Menstruationstasse - Top oder Flop?

Geld sparen und der Umwelt etwas Gutes tun - eine Alternative zu Binden, Tampons und Co.

BEZIRK. Immer wieder sind Frauen auf der Suche nach einer billigeren Alternative zu Tampons und Binden. Diese Wegwerfprodukte saugen das Geldbörsel leer und sind gleichzeitig eine kleine Umweltsünde. Eine Alternative ist die Menstruationstasse. Sie ist eine kleine, meist aus medizinischem Silikon hergestellte, biegsame Tasse, die das Menstruationsblut auffängt, bevor es austritt.


Ein Plus für die Gesundheit

Mit der Menstruationstasse kann jedoch nicht nur Geld gespart werden, sondern auch Zeit.
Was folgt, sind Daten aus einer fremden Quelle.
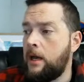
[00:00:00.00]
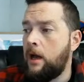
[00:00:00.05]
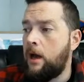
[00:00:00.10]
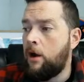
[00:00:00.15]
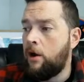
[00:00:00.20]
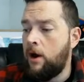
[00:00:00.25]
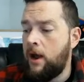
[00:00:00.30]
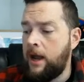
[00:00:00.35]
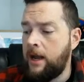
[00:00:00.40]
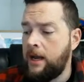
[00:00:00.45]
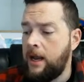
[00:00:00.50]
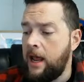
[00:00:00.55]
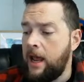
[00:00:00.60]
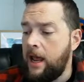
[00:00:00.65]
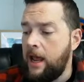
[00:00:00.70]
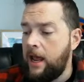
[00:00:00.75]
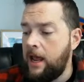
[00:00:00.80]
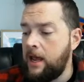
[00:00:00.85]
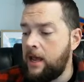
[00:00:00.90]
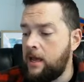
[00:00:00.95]
all right,
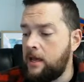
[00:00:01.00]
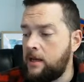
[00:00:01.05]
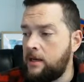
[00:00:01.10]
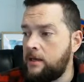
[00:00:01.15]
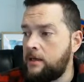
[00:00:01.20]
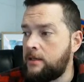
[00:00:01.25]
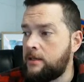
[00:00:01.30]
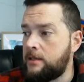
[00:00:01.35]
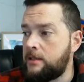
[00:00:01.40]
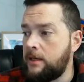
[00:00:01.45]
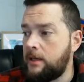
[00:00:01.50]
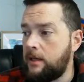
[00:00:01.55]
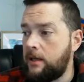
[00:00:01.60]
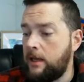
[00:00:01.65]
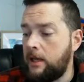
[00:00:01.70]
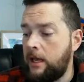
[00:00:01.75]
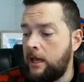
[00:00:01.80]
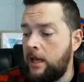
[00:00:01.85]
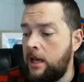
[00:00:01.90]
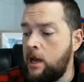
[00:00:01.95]
is
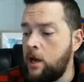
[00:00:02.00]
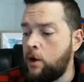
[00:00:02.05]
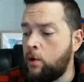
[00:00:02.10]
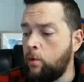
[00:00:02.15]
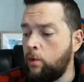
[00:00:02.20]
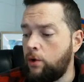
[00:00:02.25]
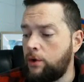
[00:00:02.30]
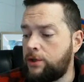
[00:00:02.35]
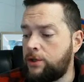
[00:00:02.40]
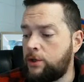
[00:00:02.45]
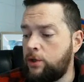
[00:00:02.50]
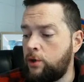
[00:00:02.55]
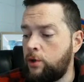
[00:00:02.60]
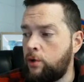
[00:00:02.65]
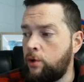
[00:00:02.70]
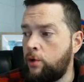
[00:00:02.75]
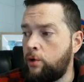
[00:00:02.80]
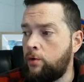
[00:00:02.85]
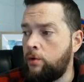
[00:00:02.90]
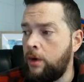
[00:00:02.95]
equal
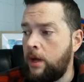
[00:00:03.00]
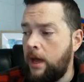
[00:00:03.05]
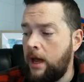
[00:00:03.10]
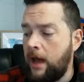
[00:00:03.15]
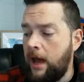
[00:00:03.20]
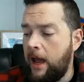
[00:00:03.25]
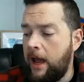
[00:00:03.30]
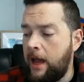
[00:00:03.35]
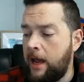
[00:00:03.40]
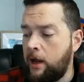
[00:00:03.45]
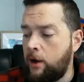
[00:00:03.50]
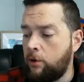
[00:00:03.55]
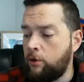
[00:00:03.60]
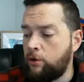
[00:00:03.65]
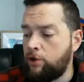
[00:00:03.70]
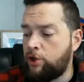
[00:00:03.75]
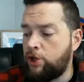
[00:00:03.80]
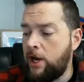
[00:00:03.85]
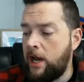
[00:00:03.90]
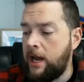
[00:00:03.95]
to angle
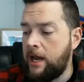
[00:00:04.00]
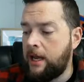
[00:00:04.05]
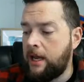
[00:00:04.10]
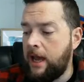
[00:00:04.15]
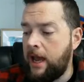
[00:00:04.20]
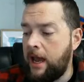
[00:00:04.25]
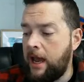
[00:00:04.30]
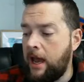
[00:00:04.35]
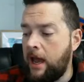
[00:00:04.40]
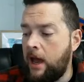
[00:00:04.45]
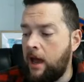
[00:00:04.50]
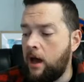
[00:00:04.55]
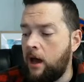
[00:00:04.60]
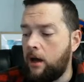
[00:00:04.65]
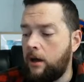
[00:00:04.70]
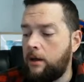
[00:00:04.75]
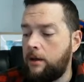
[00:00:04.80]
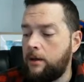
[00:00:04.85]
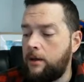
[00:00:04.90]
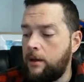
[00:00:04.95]

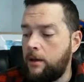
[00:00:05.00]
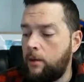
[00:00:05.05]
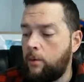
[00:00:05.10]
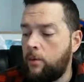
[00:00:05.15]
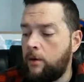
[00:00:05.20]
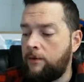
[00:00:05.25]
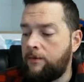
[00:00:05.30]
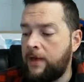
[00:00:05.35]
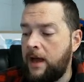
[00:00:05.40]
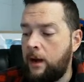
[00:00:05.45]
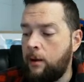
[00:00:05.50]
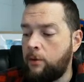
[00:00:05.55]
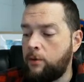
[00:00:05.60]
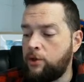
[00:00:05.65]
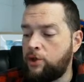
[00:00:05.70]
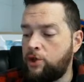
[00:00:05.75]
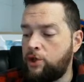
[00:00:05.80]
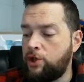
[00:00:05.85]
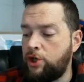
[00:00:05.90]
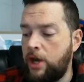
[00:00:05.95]
JKL. Well, if that
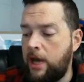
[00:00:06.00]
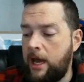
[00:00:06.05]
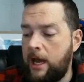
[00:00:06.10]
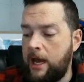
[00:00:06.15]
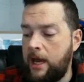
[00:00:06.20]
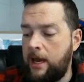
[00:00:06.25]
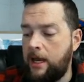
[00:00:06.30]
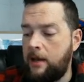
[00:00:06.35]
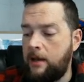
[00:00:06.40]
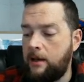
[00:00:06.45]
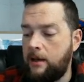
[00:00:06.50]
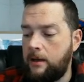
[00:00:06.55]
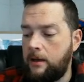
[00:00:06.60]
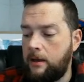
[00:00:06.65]
one's JKL,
Sie muss nur alle 12 Stunden geleert werden. Das heißt: Nur zwei Mal täglich an die Menstruation denken. Auch die Sorgen um TSS bleiben aus. Das gefürchtete Toxische Schocksyndrom (eine Art der Blutvergiftung), das durch zu seltenes Wechseln von Tampons entstehen kann, kann mit dieser alternativen Monatshygiene nicht auftreten, da kein Sauerstoff in die Scheide gelangen kann.
Auch der Horner Gynäkologe Dr. Rudolf Wiborny spricht sich positiv über die Menstruationstasse aus: „Wenn man die Tassen gut pflegt, bringen sie Vorteile. Erstens trocknet die Scheide nicht aus wie bei den Tampons, zweitens können sich keine Bakterien ansammeln, drittens sind sie wieder verwendbar, daher kostengünstiger." Auch fügt er hinzu: "Man sollte solche mit weichem Rohstoff verwenden. Die können auch nicht nur bei der Menstruation benützt werden, sondern auch beim Schwimmen, um einen Schutz vor Bakterien oder Keimen in Hallenbädern zu haben."


Übung macht den Meister

Bei allen Vorteilen der Menstruationstasse gibt es allerdings auch ein paar Nachteile. Das Falten und Einführen muss geübt werden. Frauen, die bisher ausschließlich Binden benützt haben, werden damit mehr Schwierigkeiten haben als Tampon-Nutzerinnen. Sitzt die Monatshygiene aber einmal richtig, ist sie nicht zu spüren. Das Entfernen sollte anfangs unter der Dusche ausprobiert werden, damit das Herausziehen ohne Verschütten gelernt wird.
Ob es für jede Frau etwas ist? Vermutlich nicht - aber wie bei jeder Monatshygiene gilt: Einfach selbst probieren!